Low GI, Medium GI and High GI Foods Guide
For a healthy body, we require proper nutrition in the form of the right amount of carbohydrates, fat, protein, etc. Carbohydrate is the main food for our brain and nervous system. The ups and downs in our blood sugar levels are directly related to the carbohydrate metabolism. Keeping the sugar level constant is essential for the efficient functioning of our body and planning meals taking into account the glycemic index of carbohydrate-containing foods gets the desired result.
What is the Glycemic Index?
Glycemic index (GI) is a number which rates the carbohydrate content in food according to how they affect the blood glucose levels in our body. It rates the foods on a scale of 0-100 based on how quickly they raise the blood sugar levels (usually in two hours).
The foods with higher GI rating are known to increase the blood sugar levels as compared to foods with lower GI rating. Carbohydrates with lower GI values are digested, metabolised, and absorbed slowly and hence they cause a slower rise in the blood glucose levels.

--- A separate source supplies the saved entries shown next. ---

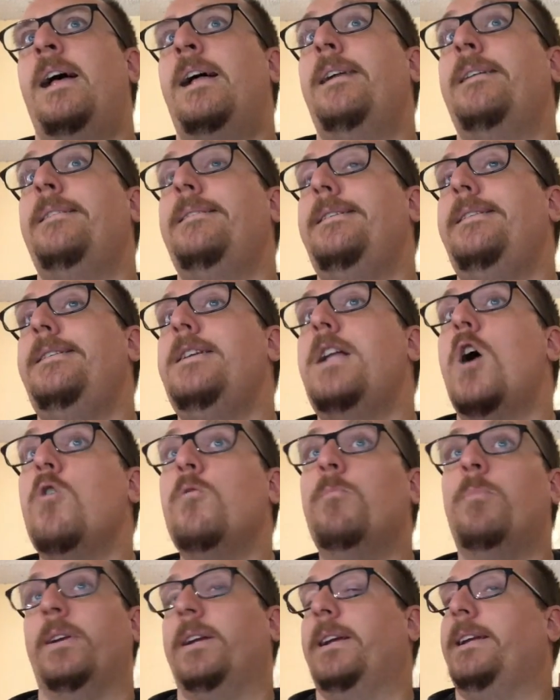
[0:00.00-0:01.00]

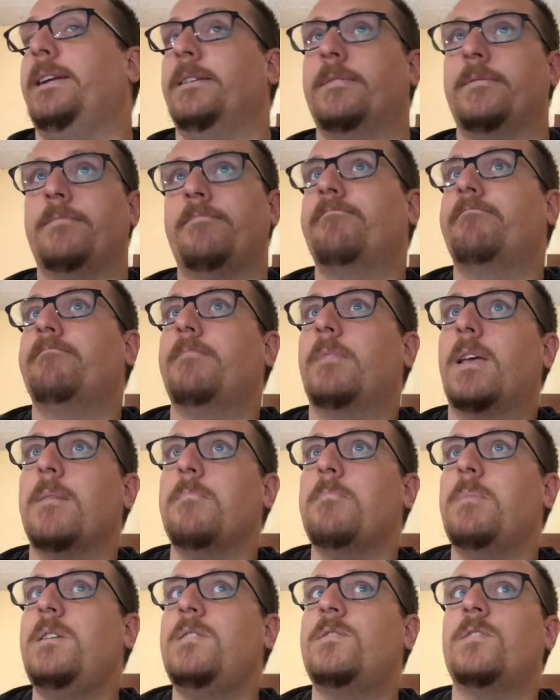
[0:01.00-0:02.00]
Nobody
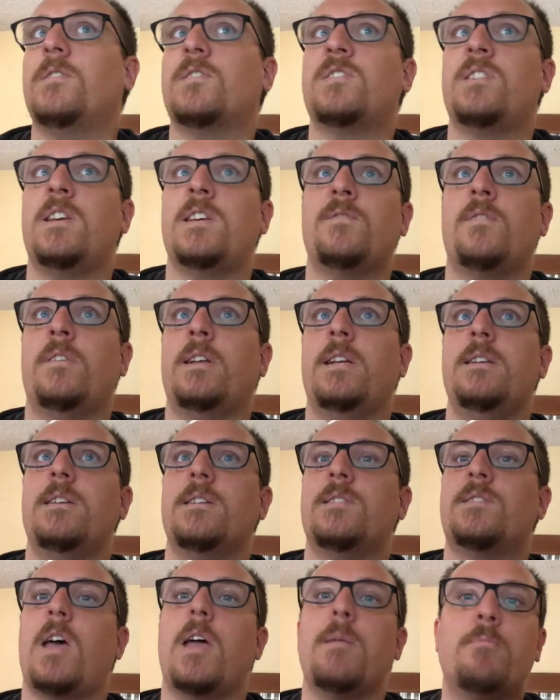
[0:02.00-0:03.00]
can be successful in
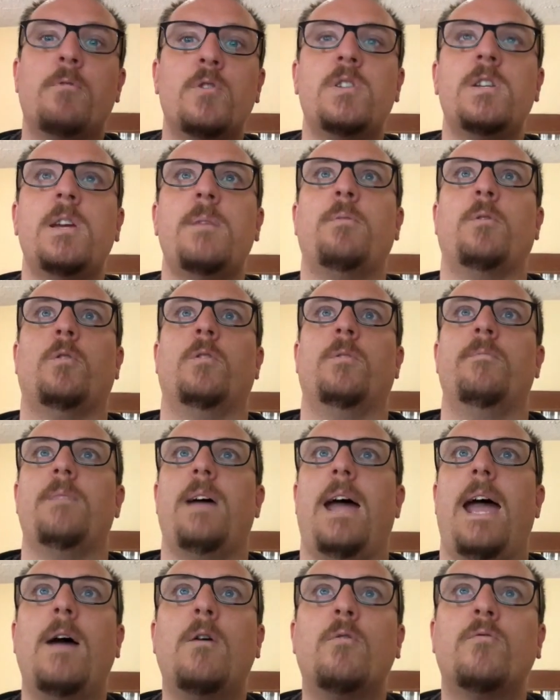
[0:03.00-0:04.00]
discipleship or
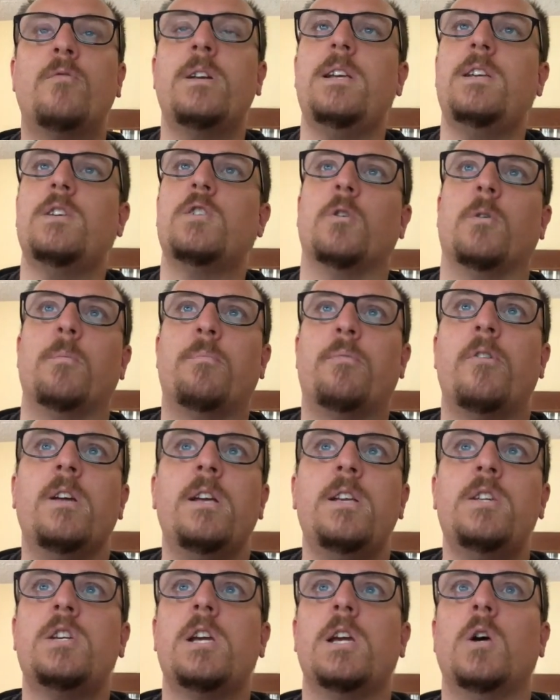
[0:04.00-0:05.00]
outreach or
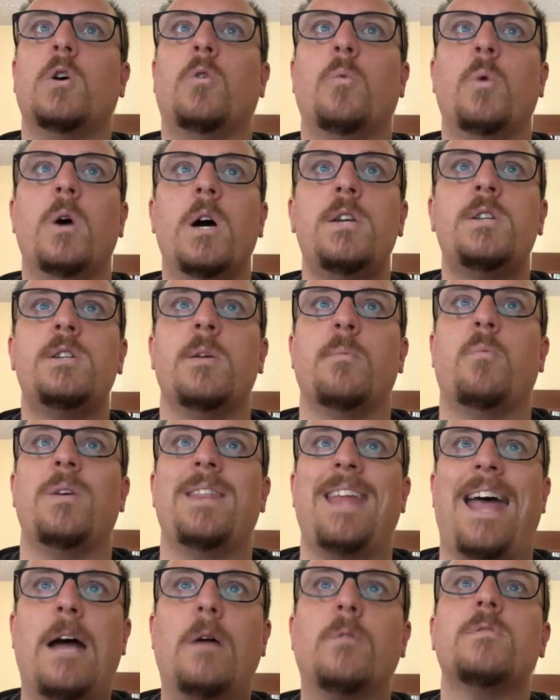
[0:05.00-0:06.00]
preaching or worship
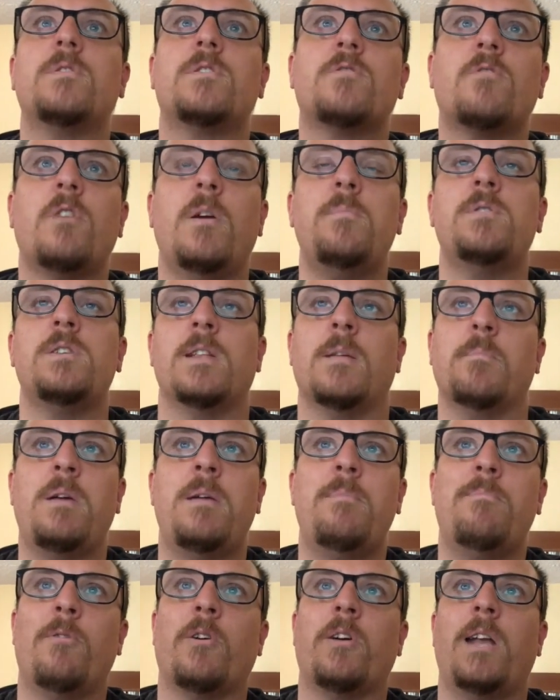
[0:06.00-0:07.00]
without Scripture that
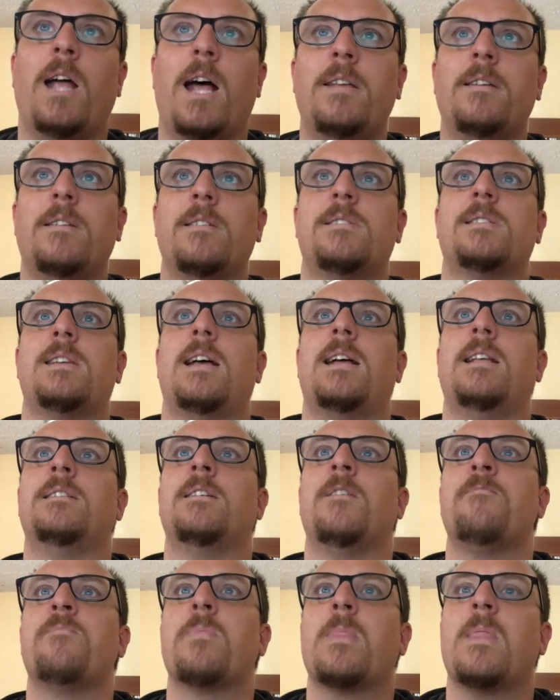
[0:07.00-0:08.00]
people can understand,
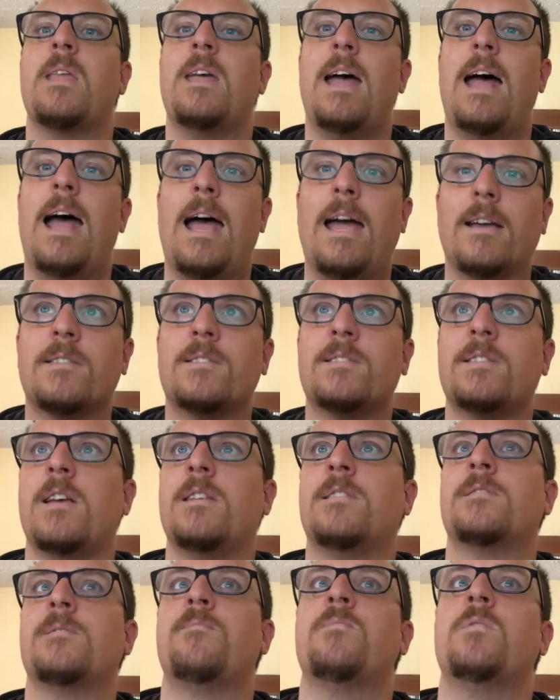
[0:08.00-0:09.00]

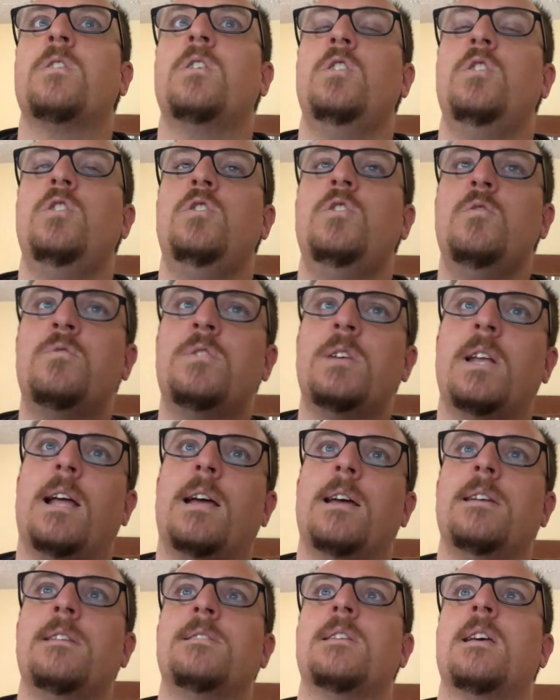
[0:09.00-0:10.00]
access,
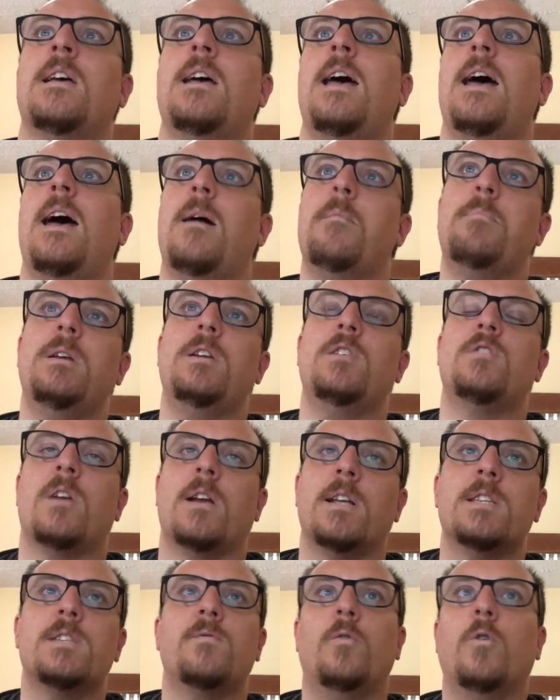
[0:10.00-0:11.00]
utilise and be
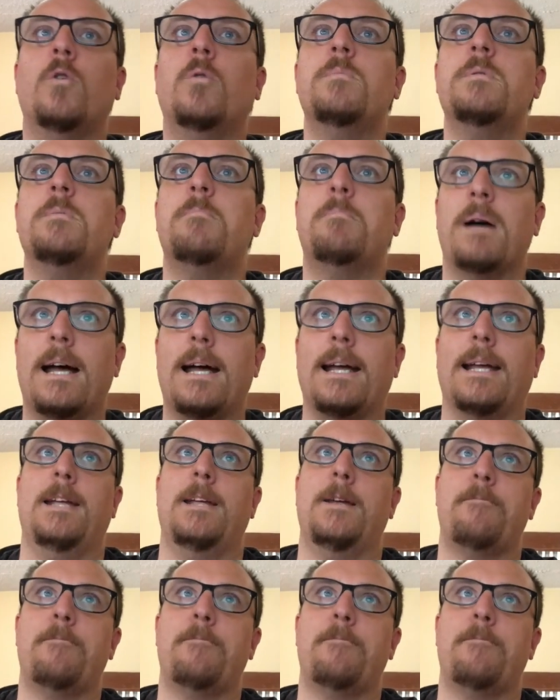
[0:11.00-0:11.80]
transformed by.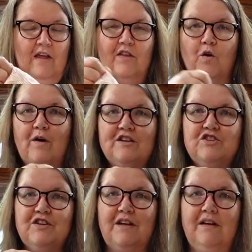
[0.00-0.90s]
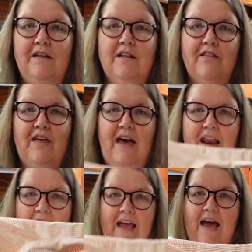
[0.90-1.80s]
the question
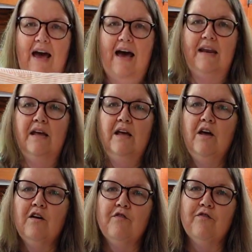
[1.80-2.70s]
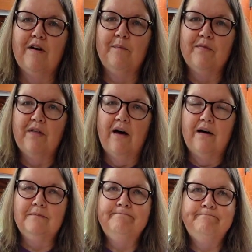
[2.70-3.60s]
that I got from the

GI values in foods can be classified into three categories:
- Low GI (55 or less): Fruit, non-starchy vegetables, soybeans, whole grains, low-fat dairy.
- Medium GI (56-69): Basmati or brown rice, wholemeal bread, etc., fall into this category.
- High GI (70 or more): Processed foods such as white bread, cakes, cornflakes, doughnuts, etc.
You can also find the GI value of food by using many online calculators and can also find this information on some food packages. You need to keep in mind that following a GI diet alone cannot control diabetes or weight.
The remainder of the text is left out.